### HOW TO COMPLETE THIS TASK
Return the lines beginning at the one that contains "[0:01.35-0:01.80]" and running to the end of the records, exactly and with nothing else. Omit pictures.

### INFORMATION PROVIDED

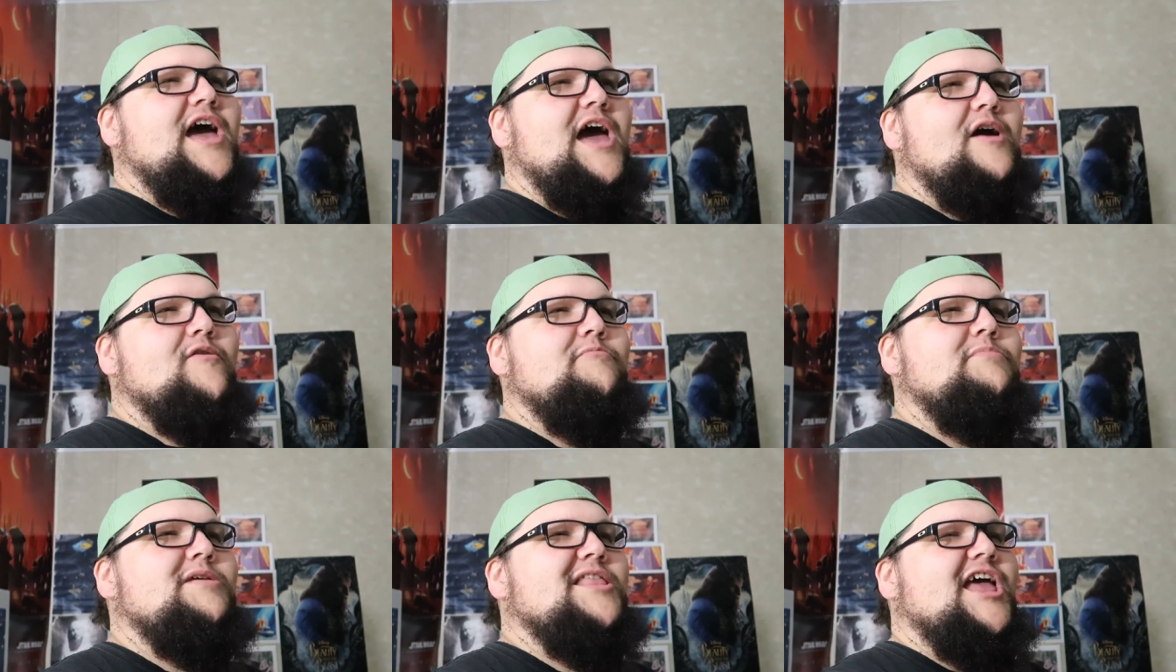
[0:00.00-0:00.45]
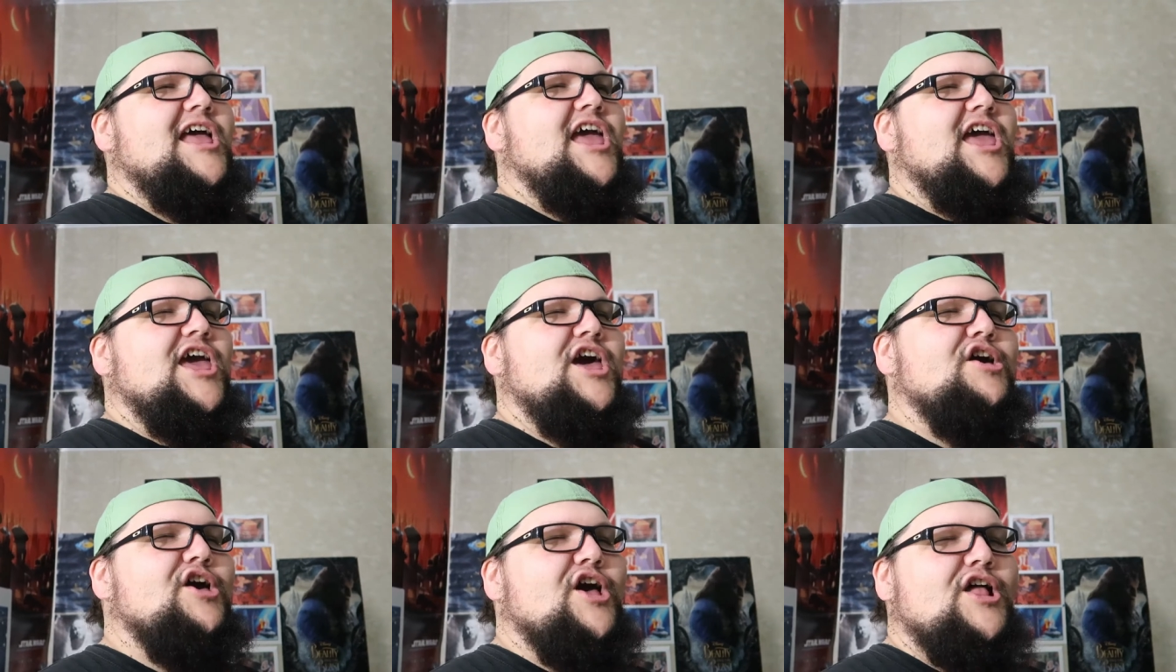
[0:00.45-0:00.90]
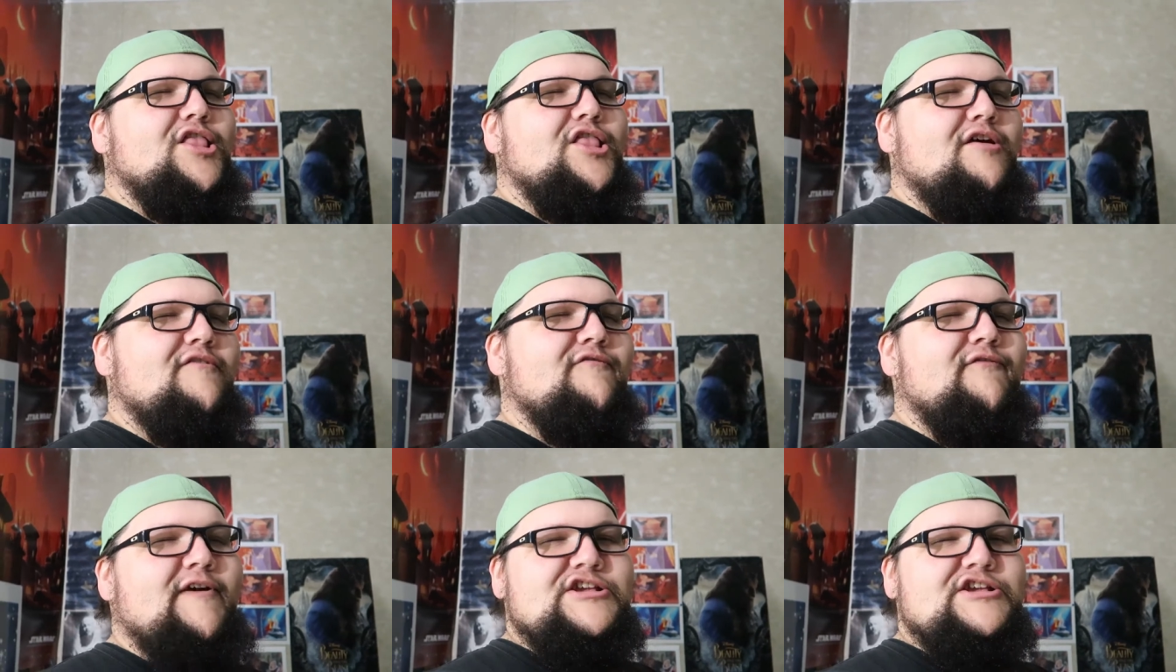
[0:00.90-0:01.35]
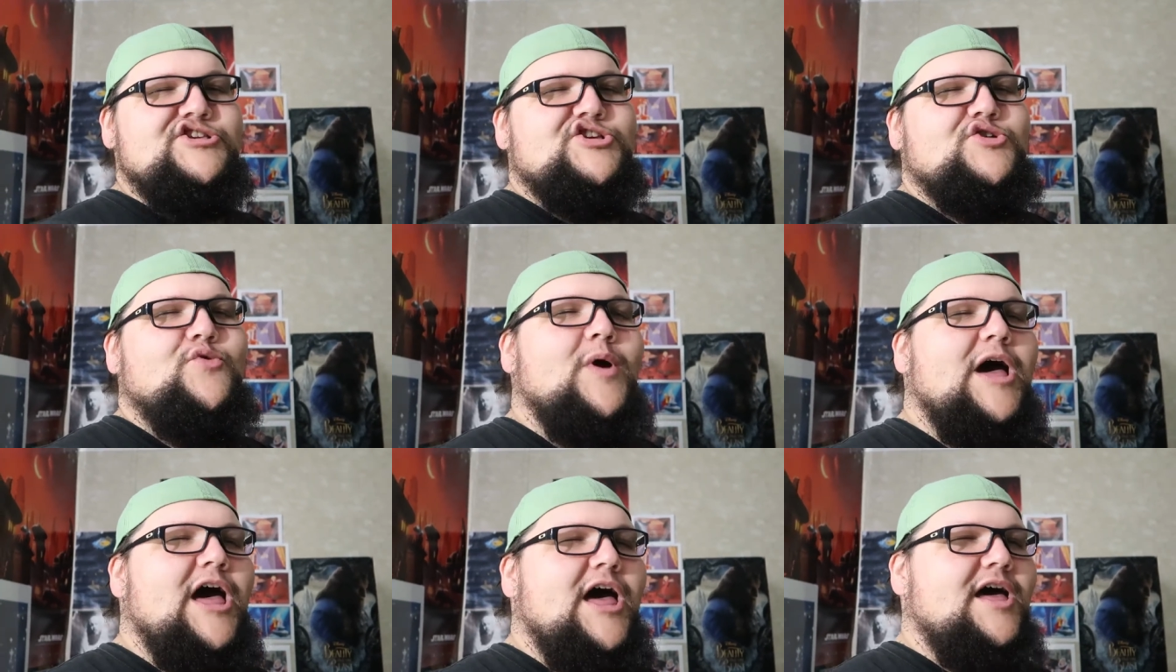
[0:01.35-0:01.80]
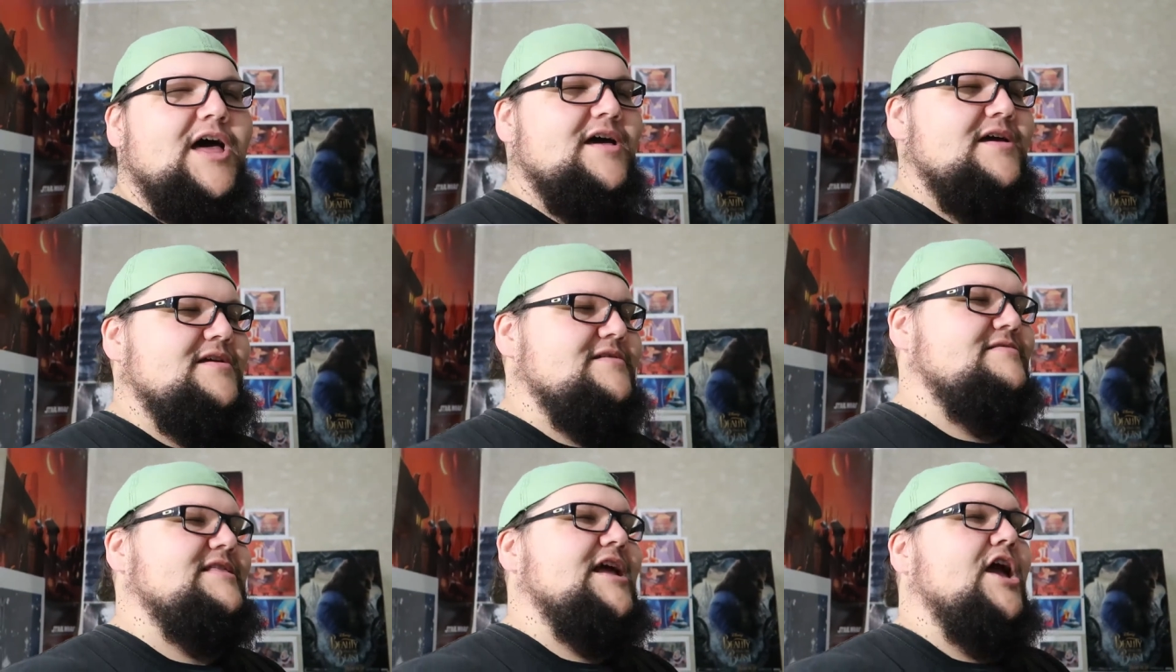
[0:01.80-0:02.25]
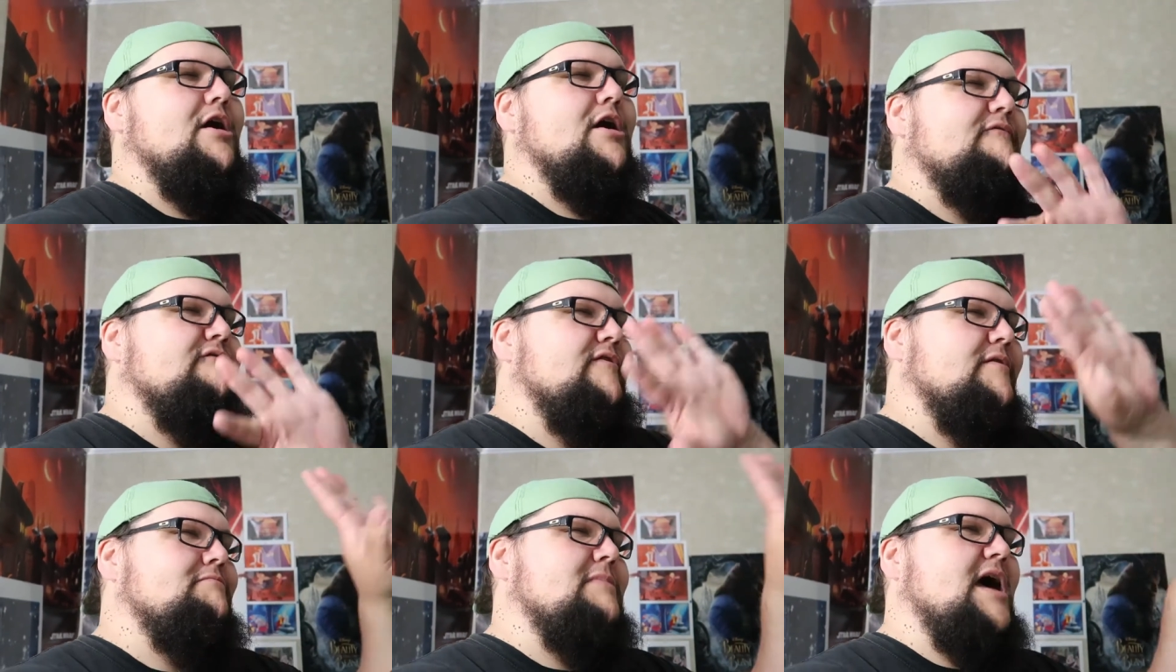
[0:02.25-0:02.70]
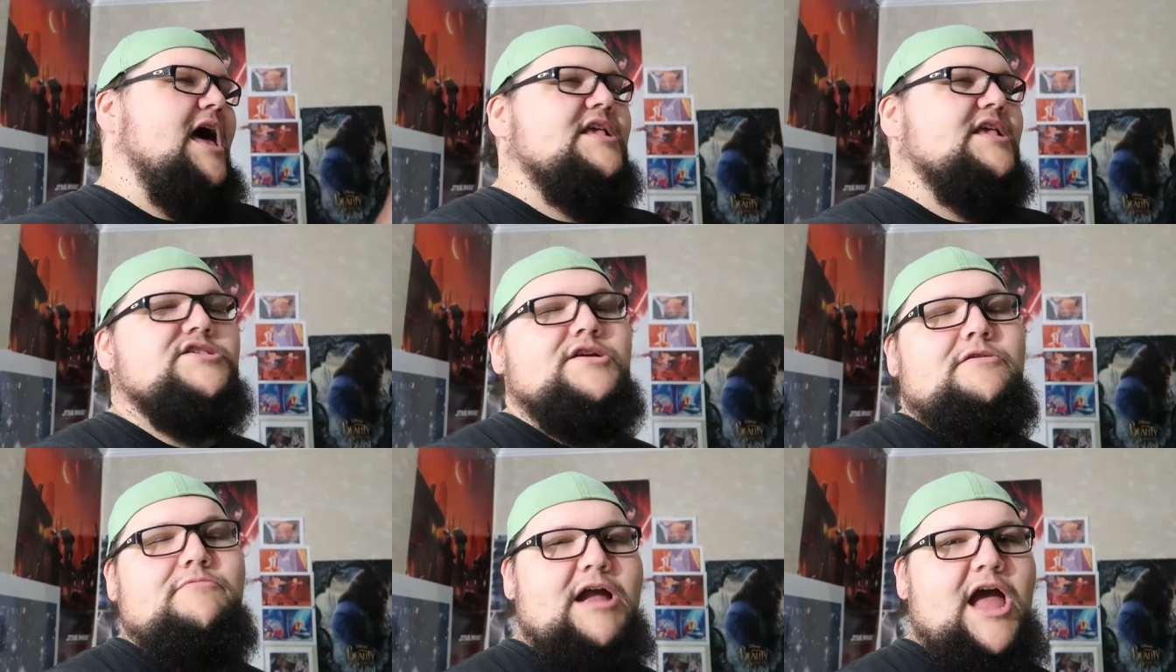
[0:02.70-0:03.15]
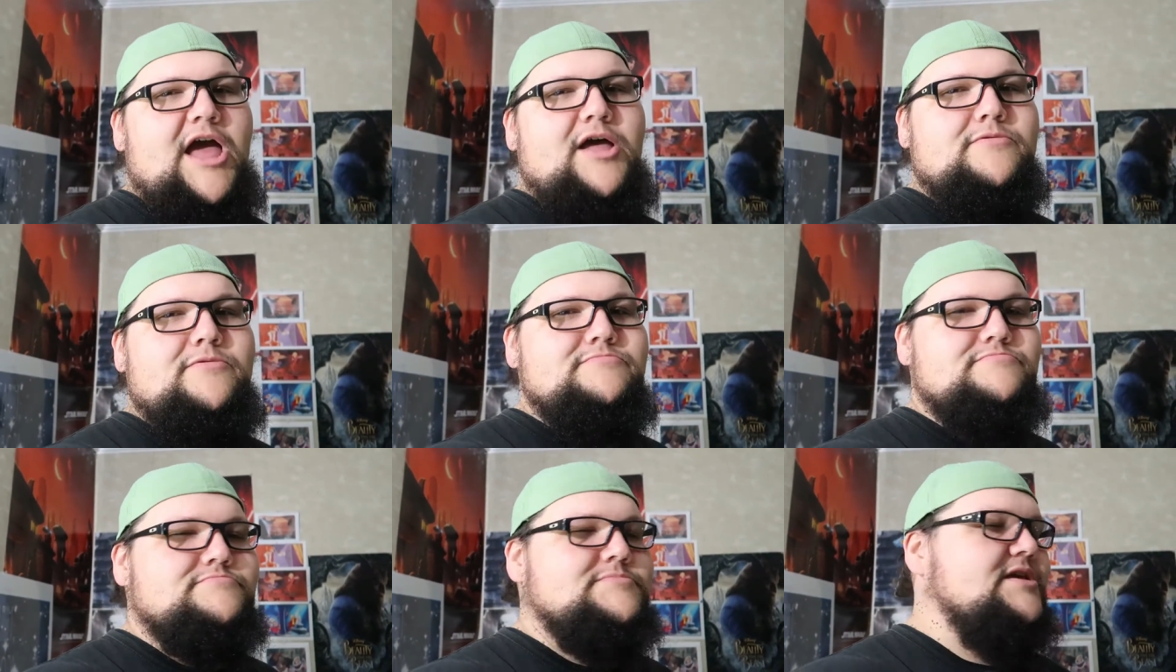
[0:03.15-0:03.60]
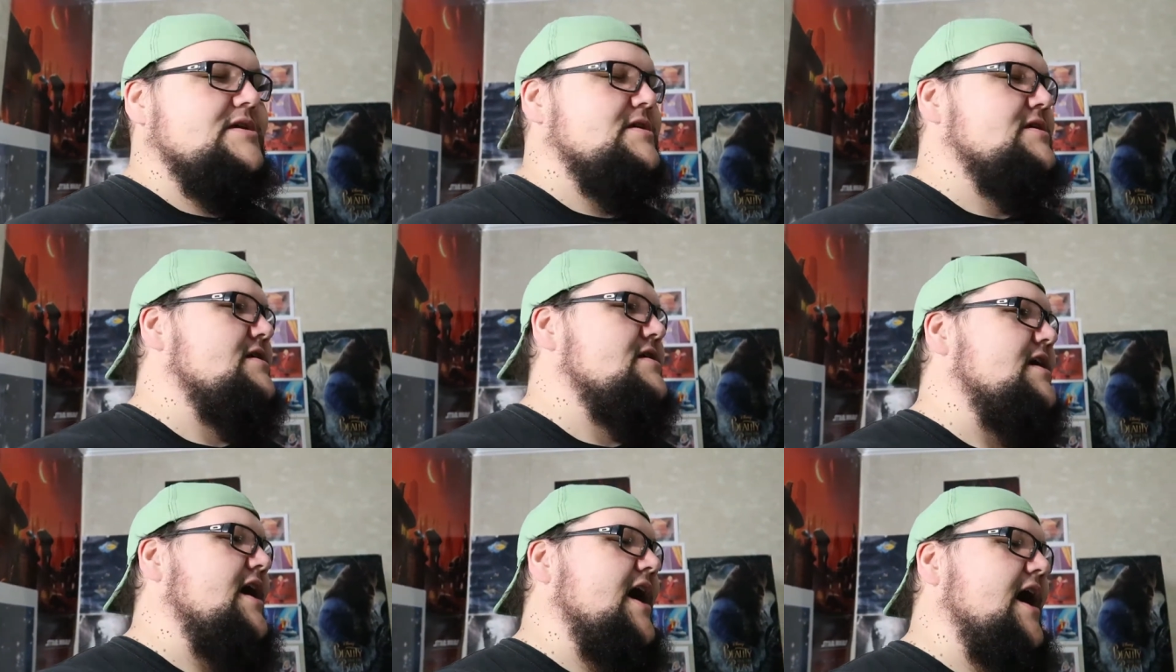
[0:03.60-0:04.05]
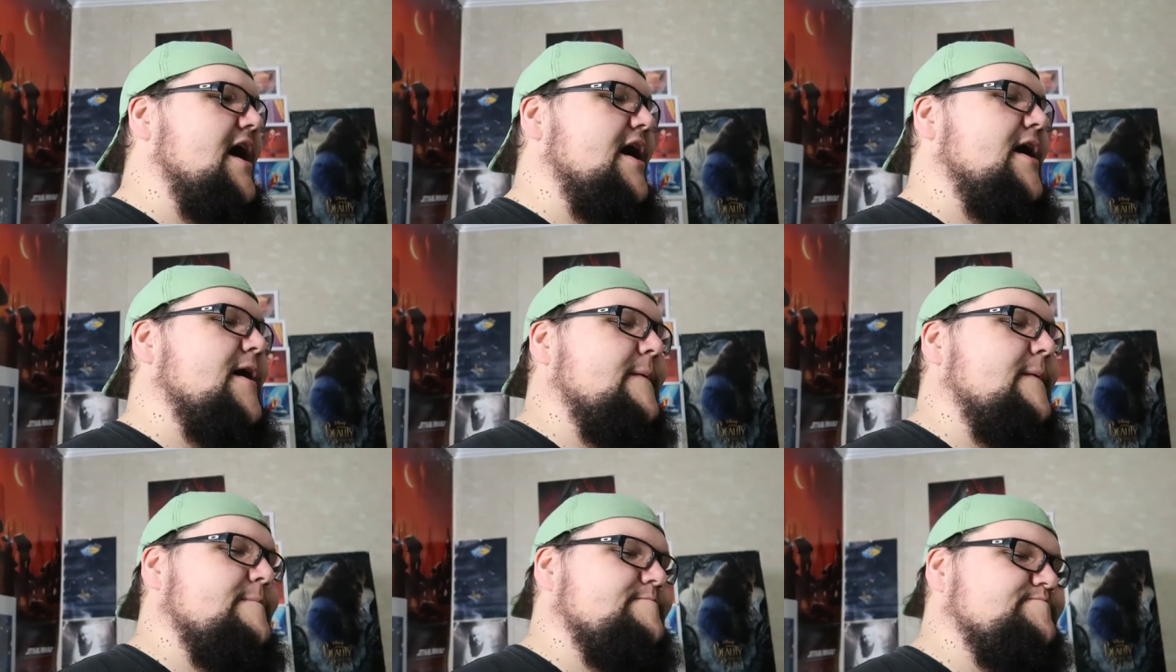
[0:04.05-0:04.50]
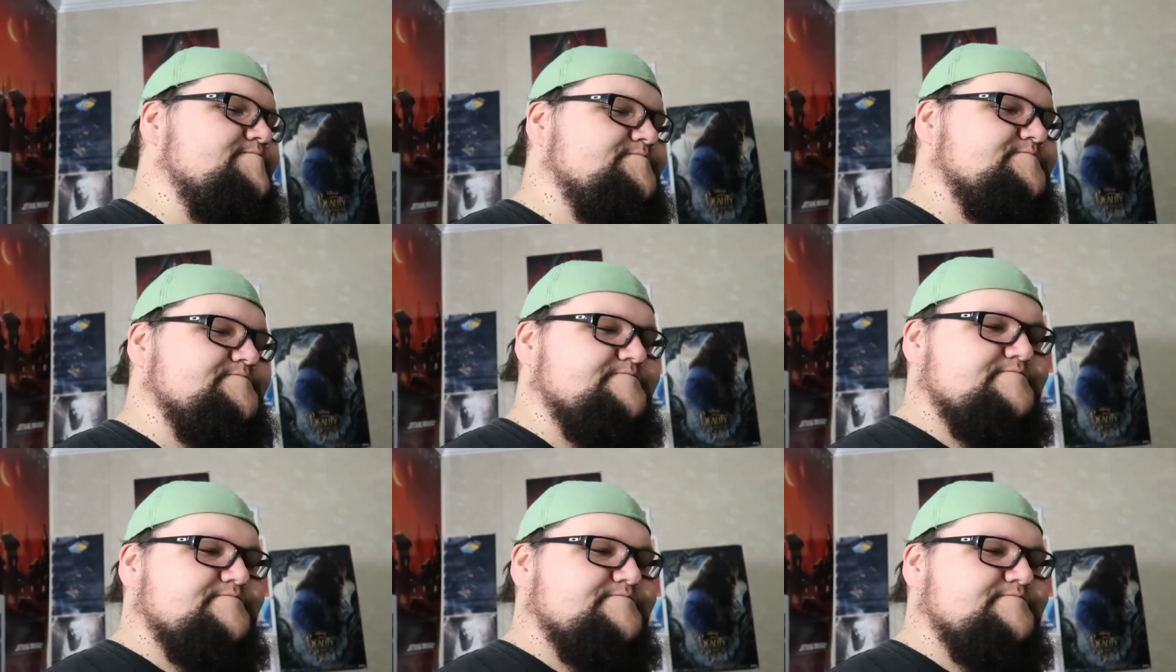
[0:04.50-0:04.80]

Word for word: I will be the hair color Venchois that comes from miles around. Um,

### RESPONSE
[0:01.35-0:01.80]
[0:01.80-0:02.25]
[0:02.25-0:02.70]
[0:02.70-0:03.15]
[0:03.15-0:03.60]
[0:03.60-0:04.05]
[0:04.05-0:04.50]
[0:04.50-0:04.80]

Word for word: I will be the hair color Venchois that comes from miles around. Um,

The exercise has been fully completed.